Small details, big success. The art of ‘micromastery’

I’ve long been a fan of Dave Brailsford’s ‘aggregation of marginal gains’ principle. Working with a number of Olympians has taught me the value of attention to detail; the benefits of taking care of the small things in order to improve the big picture. I apply this to my own work, and I offer it to those I help with their communication skills. It’s a simple, manageable way of growing your own confidence and being more effective – of moving from bronze to gold medal position. Here are a few examples:

  1. I’m in the habit of numbering my cue cards – most helpful when I dropped them all on the way to the stage at a corporate event. An easy job to get them back in order and maintain composure.
  2. A lapel microphone has a battery pack attached to it via a cable. This ideally needs to be put on a belt or waistband, hidden from view. Impossible if you’re wearing a dress. A good idea therefore to ask the organisers of the event about the microphones, and choose your outfit accordingly. You’ll potentially be distracted (and your performance diminished) if you end up holding the pack or having to sit on it.
  3. In rehearsal for a corporate event, my client discovered that the step up to the stage was very high. She was worried she might trip or stumble or that her ascent would be inelegant. We asked the crew to put a metal box there so that she had two small steps instead. No doubt she arrived at the lectern feeling (and therefore presenting) in a more confident manner.
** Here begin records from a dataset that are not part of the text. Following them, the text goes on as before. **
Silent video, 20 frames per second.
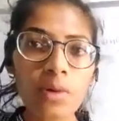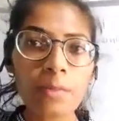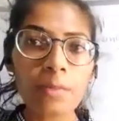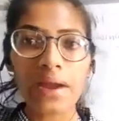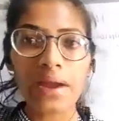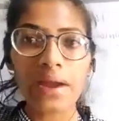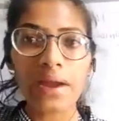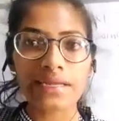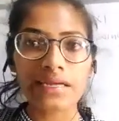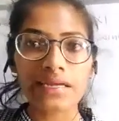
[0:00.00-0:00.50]

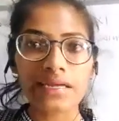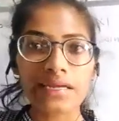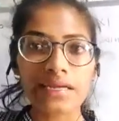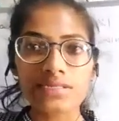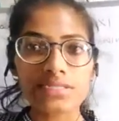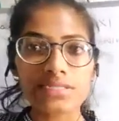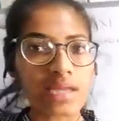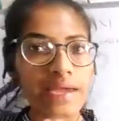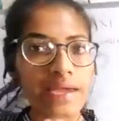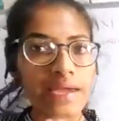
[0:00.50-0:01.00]

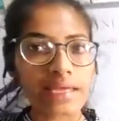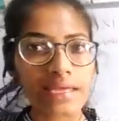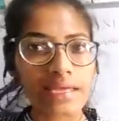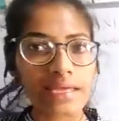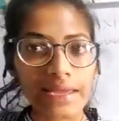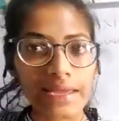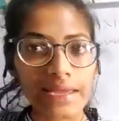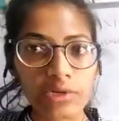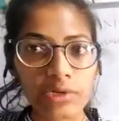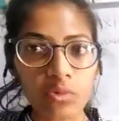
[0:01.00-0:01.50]
particles like
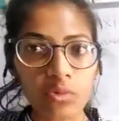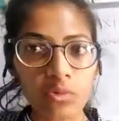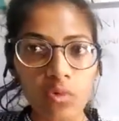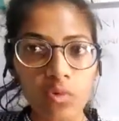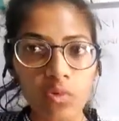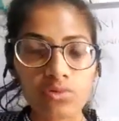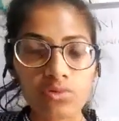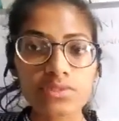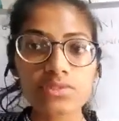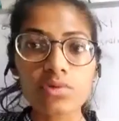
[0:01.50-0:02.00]

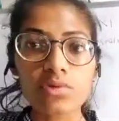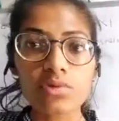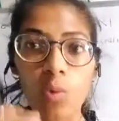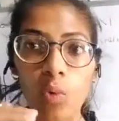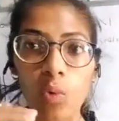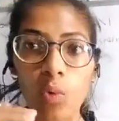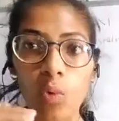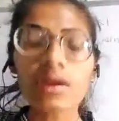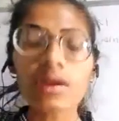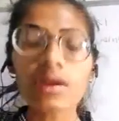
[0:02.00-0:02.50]
electrons
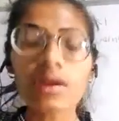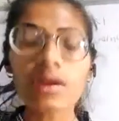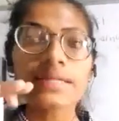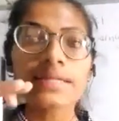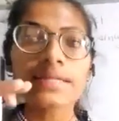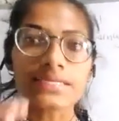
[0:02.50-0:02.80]
or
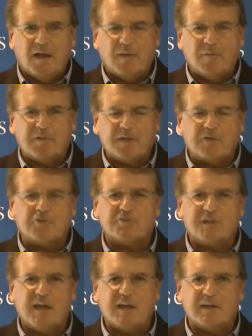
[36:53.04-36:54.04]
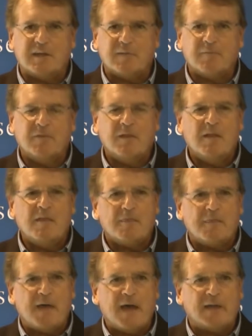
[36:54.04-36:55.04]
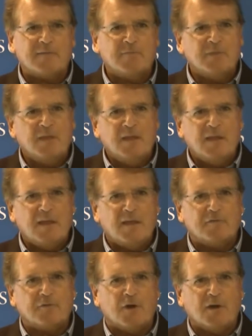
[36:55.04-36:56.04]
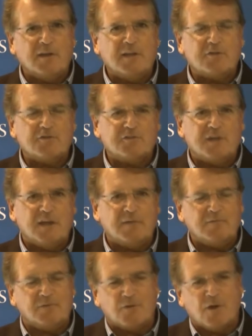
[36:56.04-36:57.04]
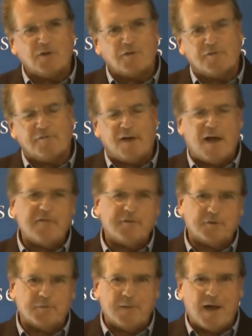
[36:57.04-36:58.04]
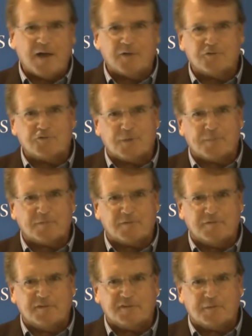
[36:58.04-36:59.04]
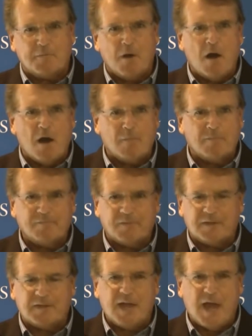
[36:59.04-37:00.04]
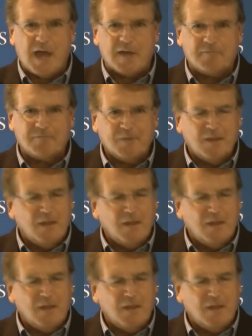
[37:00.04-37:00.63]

with the understanding that if you're on the interstate, you're on your 500-mile trip to visit mom and dad,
So I was delighted to read this article in the guardian by Robert Twigger about ‘micromastery’, and how focusing on small things is the key to contentment.


I particularly like the idea of an ‘entry trick’ – something which elevates your performance and leads to an immediate payoff. In communication terms this might be a fabulous opening slide; a brilliant quotation; a prop; a killer statistic. It could even be arriving early for a meeting and thereby feeling ‘settled’ in the space before the others appear. The opposite of this: you arrive late; the first word they hear from you is ‘sorry’; your credibility, ‘presence’ and confidence are all undermined.

During your preparation for a speaking engagement/meeting/networking event there will be numerous elements which will either trip you up or enhance your confidence. (Who’s speaking before you and what are they saying?  Are they contradicting or duplicating your content?). It’s entirely to our benefit to take control and apply a measure of Olympian rigour to the process. It worked for Hoy and Adlington so why not for us?